Walter Summers (1892–1973) was a British film director and screenwriter.

==Biography==
Born in Barnstaple to a family of actors, Walter Summers began his career in the family trade; his first contact with filmmaking was as an assistant to American director George Loane Tucker, who worked for the English London Films unit from 1914 to 1916. With the outbreak of war, Summers mobilised into the British Army, gaining experiences that would serve him well later as a filmmaker. At war's end, Summers worked briefly for Cecil Hepworth, and then the Territorial Unit in India before making contact with producer/director George B. Samuelson. Samuelson hired Summers as a writer, primarily on films starring the popular actress Lillian Hall-Davis such as Maisie's Marriage (1923). Summers co-directed a couple of pictures with Samuelson before directing solo for the first time with a drama, A Couple of Down and Outs (1923). Summers followed this up with Who Is the Man? a drama which received mixed reviews but is included on the "BFI 75 Most Wanted" list of missing British feature films and which launched the film career of John Gielgud. Summers fathered two children with his wife Dora Summers: Jill Summers, who also worked in the film industry and was head of make-up at the BBC before her retirement in the 1980s; and Jeremy Summers, who also became a film and television director. A plaque commemorating Summers appears on the wall of 10 Parkway in Welwyn Garden City, a house he occupied with his family for a period in the 1940s.

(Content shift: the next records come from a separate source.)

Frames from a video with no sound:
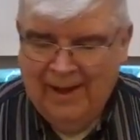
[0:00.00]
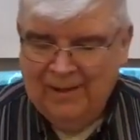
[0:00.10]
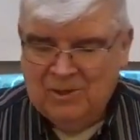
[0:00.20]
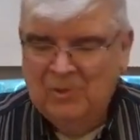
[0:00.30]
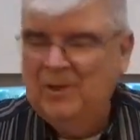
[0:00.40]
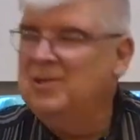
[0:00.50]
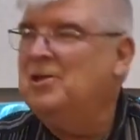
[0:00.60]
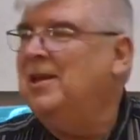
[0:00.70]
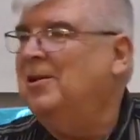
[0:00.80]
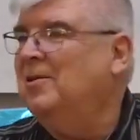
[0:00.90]
uh, to
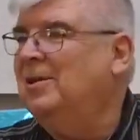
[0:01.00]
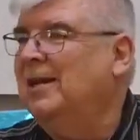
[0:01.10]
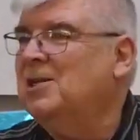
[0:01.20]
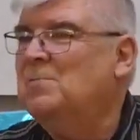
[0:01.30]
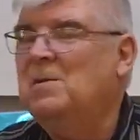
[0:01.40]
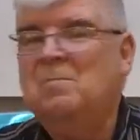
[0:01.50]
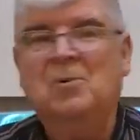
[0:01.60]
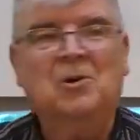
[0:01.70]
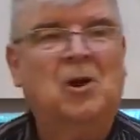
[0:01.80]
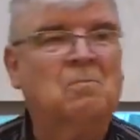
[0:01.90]
Ezekiel, he's been
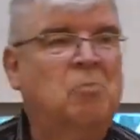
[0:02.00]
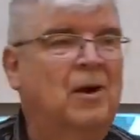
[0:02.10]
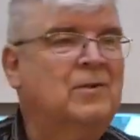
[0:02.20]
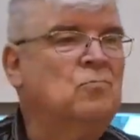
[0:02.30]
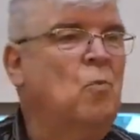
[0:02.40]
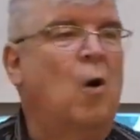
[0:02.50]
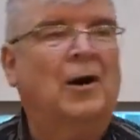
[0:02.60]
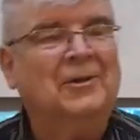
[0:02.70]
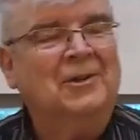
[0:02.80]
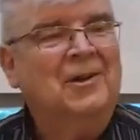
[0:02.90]
put on bread and
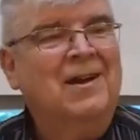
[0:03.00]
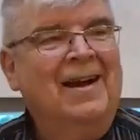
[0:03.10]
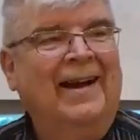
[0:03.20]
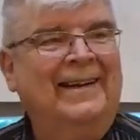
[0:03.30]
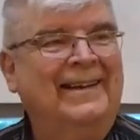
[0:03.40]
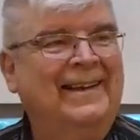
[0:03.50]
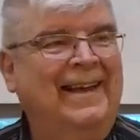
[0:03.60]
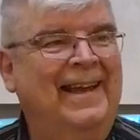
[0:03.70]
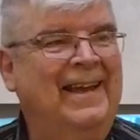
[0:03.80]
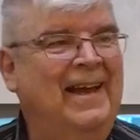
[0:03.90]
water. Uh,
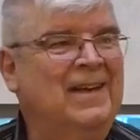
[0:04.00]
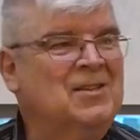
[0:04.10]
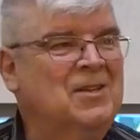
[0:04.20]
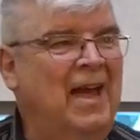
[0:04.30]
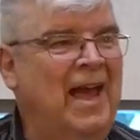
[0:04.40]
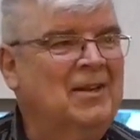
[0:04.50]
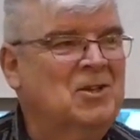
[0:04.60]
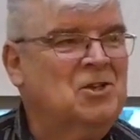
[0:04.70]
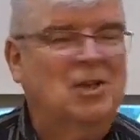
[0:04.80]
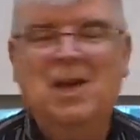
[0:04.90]
he has uh, had
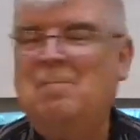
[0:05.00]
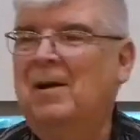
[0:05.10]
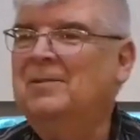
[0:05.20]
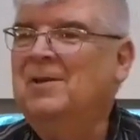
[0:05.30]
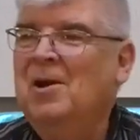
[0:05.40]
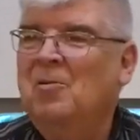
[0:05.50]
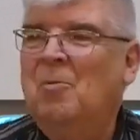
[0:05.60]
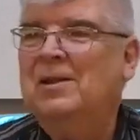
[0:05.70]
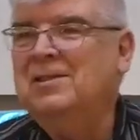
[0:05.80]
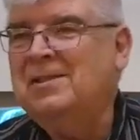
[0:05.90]
to sleep on
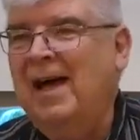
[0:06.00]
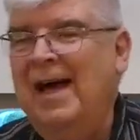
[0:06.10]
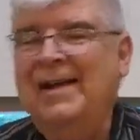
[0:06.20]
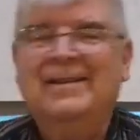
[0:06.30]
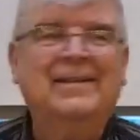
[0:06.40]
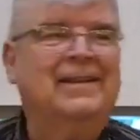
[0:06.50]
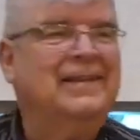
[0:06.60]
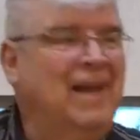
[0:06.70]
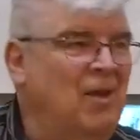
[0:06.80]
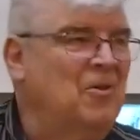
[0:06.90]
one side and then
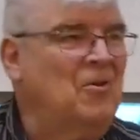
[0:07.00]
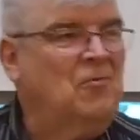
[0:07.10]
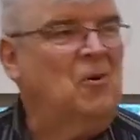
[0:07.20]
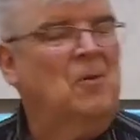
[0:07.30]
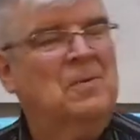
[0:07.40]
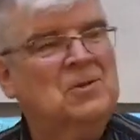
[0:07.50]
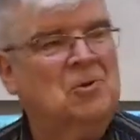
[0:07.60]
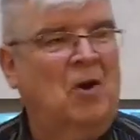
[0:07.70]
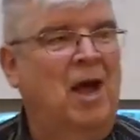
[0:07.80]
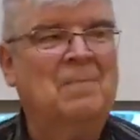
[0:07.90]
the other for a
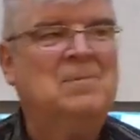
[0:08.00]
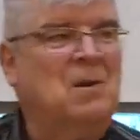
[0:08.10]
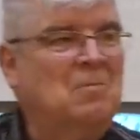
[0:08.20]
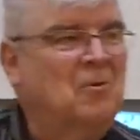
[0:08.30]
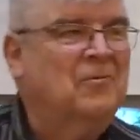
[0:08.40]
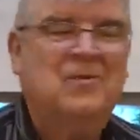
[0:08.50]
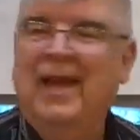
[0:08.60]
prescribed number of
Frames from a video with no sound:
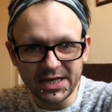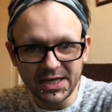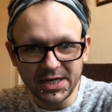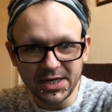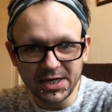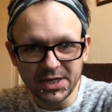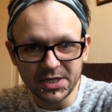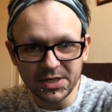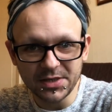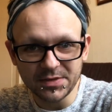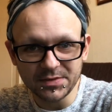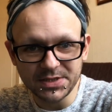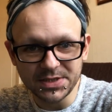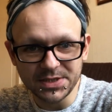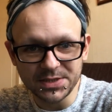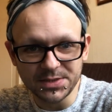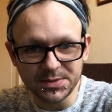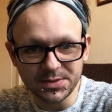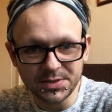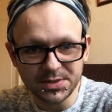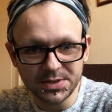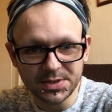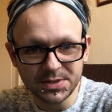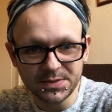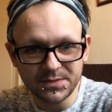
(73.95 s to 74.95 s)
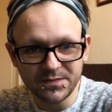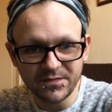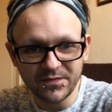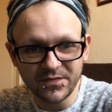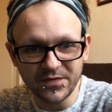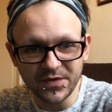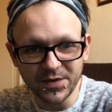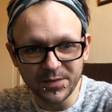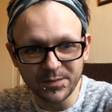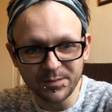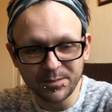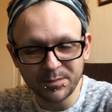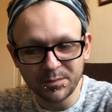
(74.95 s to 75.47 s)
You know,
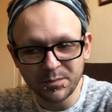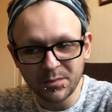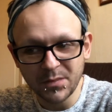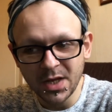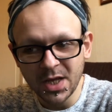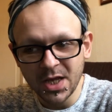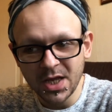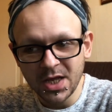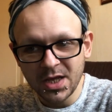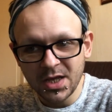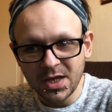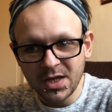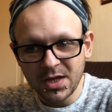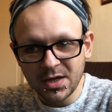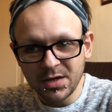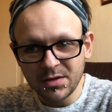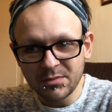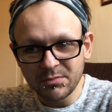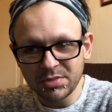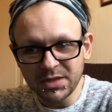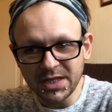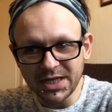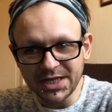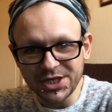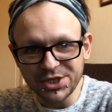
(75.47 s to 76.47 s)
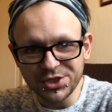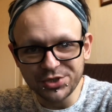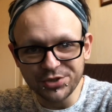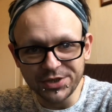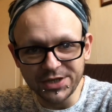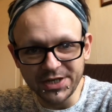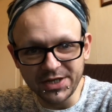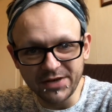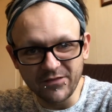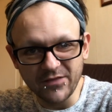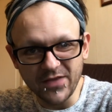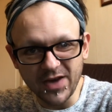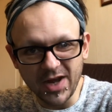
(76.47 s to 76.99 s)
for planetary
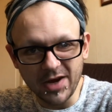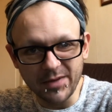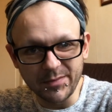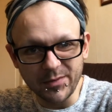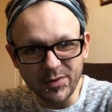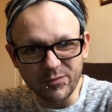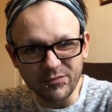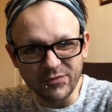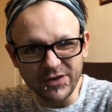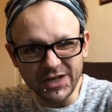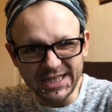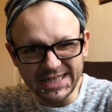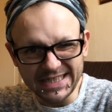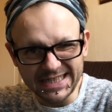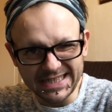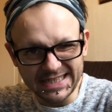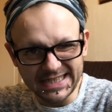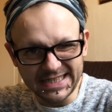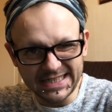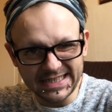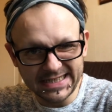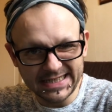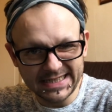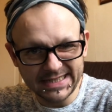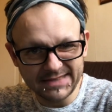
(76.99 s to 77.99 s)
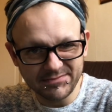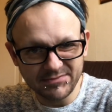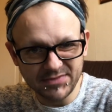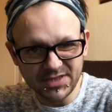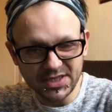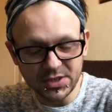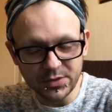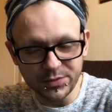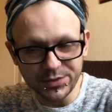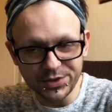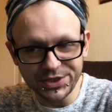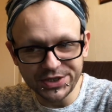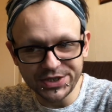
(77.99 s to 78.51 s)
and environment reasons,
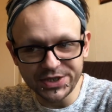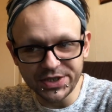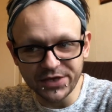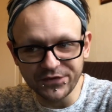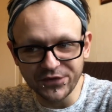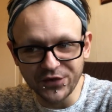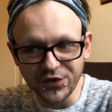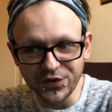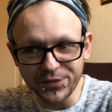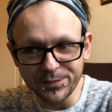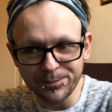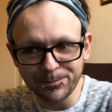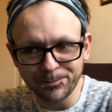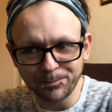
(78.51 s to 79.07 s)
so on and so forth.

===British Instructional Films===
Tiring of Samuelson's on-again, off-again production schedule, Summers left and worked on a couple of features for even smaller concerns before landing at British Instructional Films (BIF). There he directed the historical battle recreations that are regarded as his most significant films: Ypres (1925), Mons (1926), Nelson (1926), The Battles of Coronel and Falkland Islands (1927) and Bolibar (1928). The Battles of Coronel and Falkland Islands was so popular that it was reissued in a sound version under the title The Deeds Men Do (1932). The film was restored and re-released by the BFI in 2014.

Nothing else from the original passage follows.